CN: add a draft intro to CN's (resource) logic

The idea is to be a primer on what kinds of steps CN takes, and provide forward references to a more detailed manual for the various features.
rems-project · Jan 23, 2024 · c0fa1ae · c0fa1ae
1 parent 3cf2eb1
commit c0fa1ae
Showing 1 changed file with 192 additions and 0 deletions.
diff --git a/backend/cn/manual/logic.md b/backend/cn/manual/logic.md
@@ -0,0 +1,192 @@
+
+## Note on Resources and CN logic
+
+CN is a correctness checker for C programs. It is designed as an enhanced type
+system (specifically, a refinement type system), based on separation logic.

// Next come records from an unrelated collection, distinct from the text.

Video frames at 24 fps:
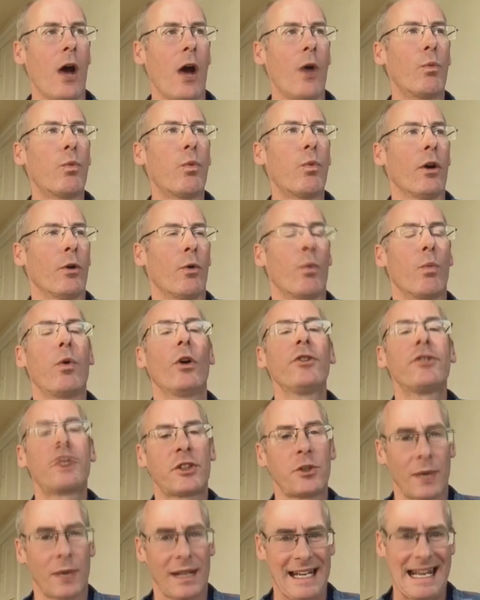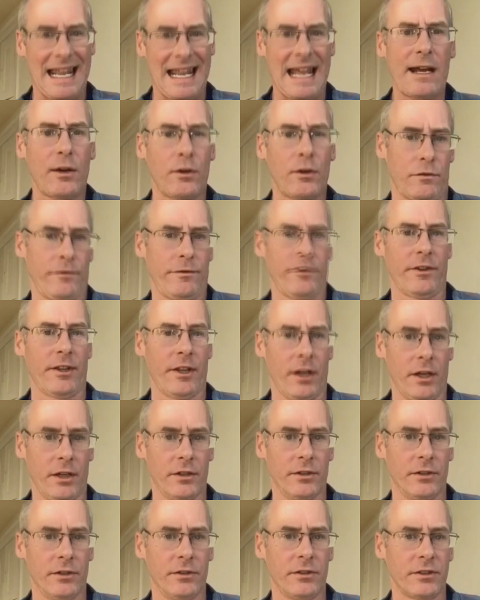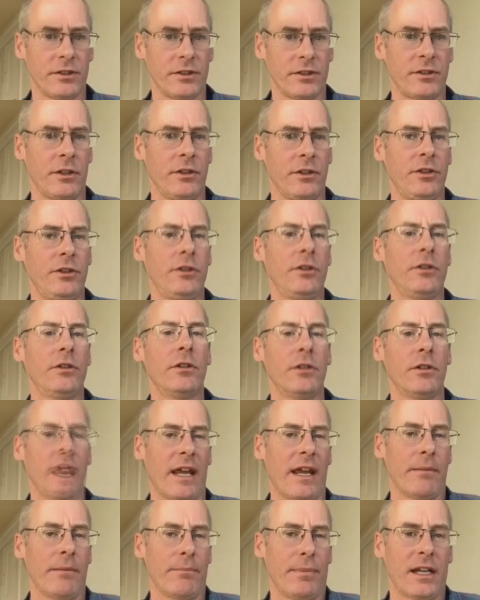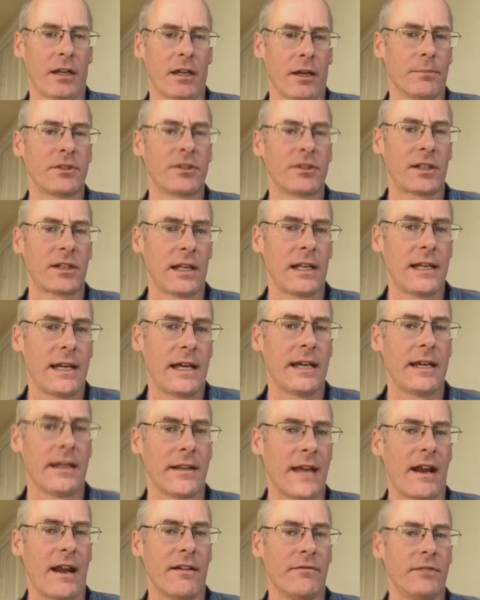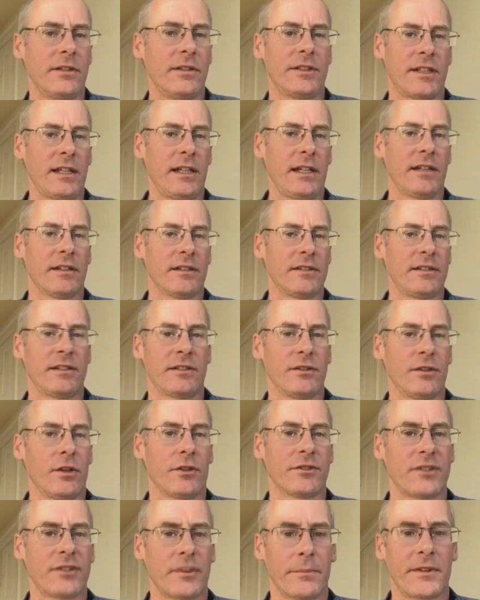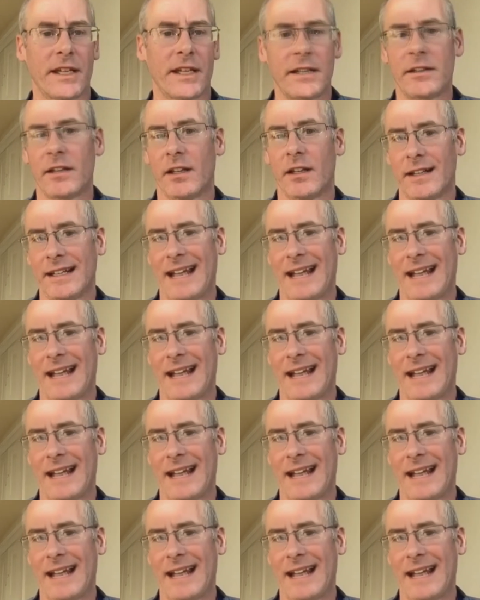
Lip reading: Once you allow for those, it becomes clear that resilience is not somethingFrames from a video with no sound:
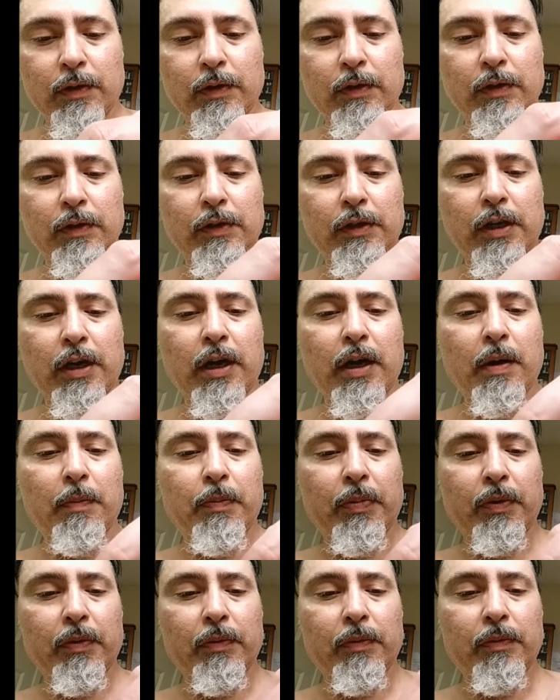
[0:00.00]
the top
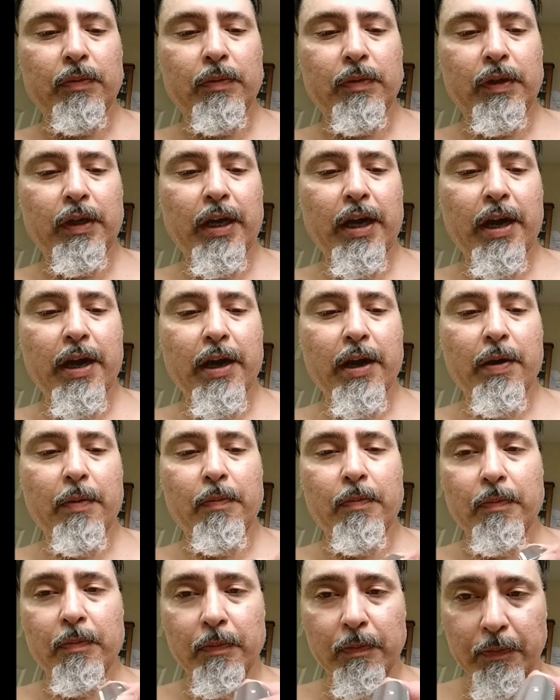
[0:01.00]
cap
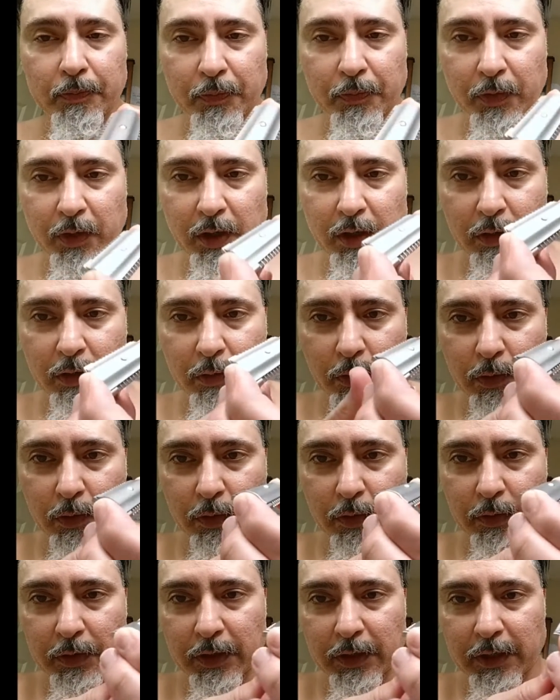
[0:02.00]
in
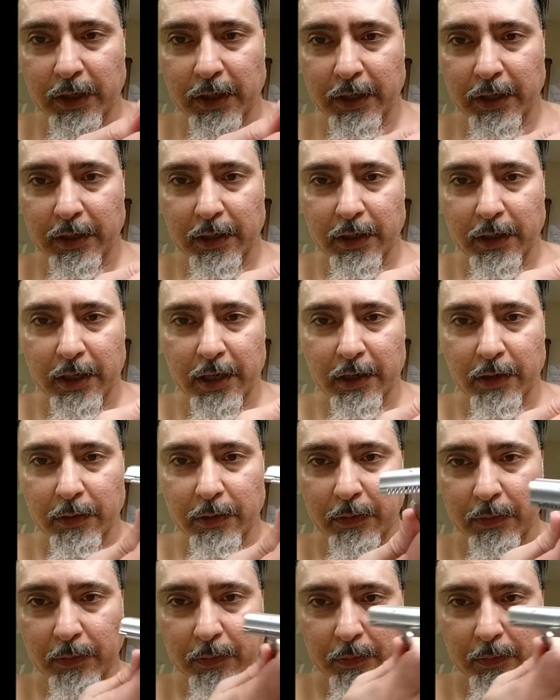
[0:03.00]
order to tighten down.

+In addition to well-typed arguments, C functions are annotated to
+*require* various resources and preconditions. In addition to returning a
+well-typed return value, C functions are annotated to *ensure* various
+resources are returned to their caller, and various postconditions hold.
+
+For instance, the function `deref_on_2` here takes a pointer argument `int *p`, and
+additionally requires that it can take ownership (exclusive use) of the memory
+that `p` points to via the `take .. Owned(p)` clause. It returns the same
+resource to its parent via the `ensures` counterpart, `ensures take .. Owned(p)`.
+
+```
+int deref_on_2 (int *p, int x)
+/*@ requires take p_v = Owned(p) @*/
+/*@ requires x >= 0i32 @*/
+/*@ ensures take p_v2 = Owned(p) @*/
+{
+  int y;
+  if (x == 2) {
+    y = *p;
+  }
+  else {
+    y = 0;
+  }
+  return y;
+}
+```
+
+### Process of type checking
+
+CN type checks a program forward through its syntax. It begins at the
+entry point, and assuming that all logical `requires` conditions hold, and
+assuming that the required resources can be taken from the calling environment.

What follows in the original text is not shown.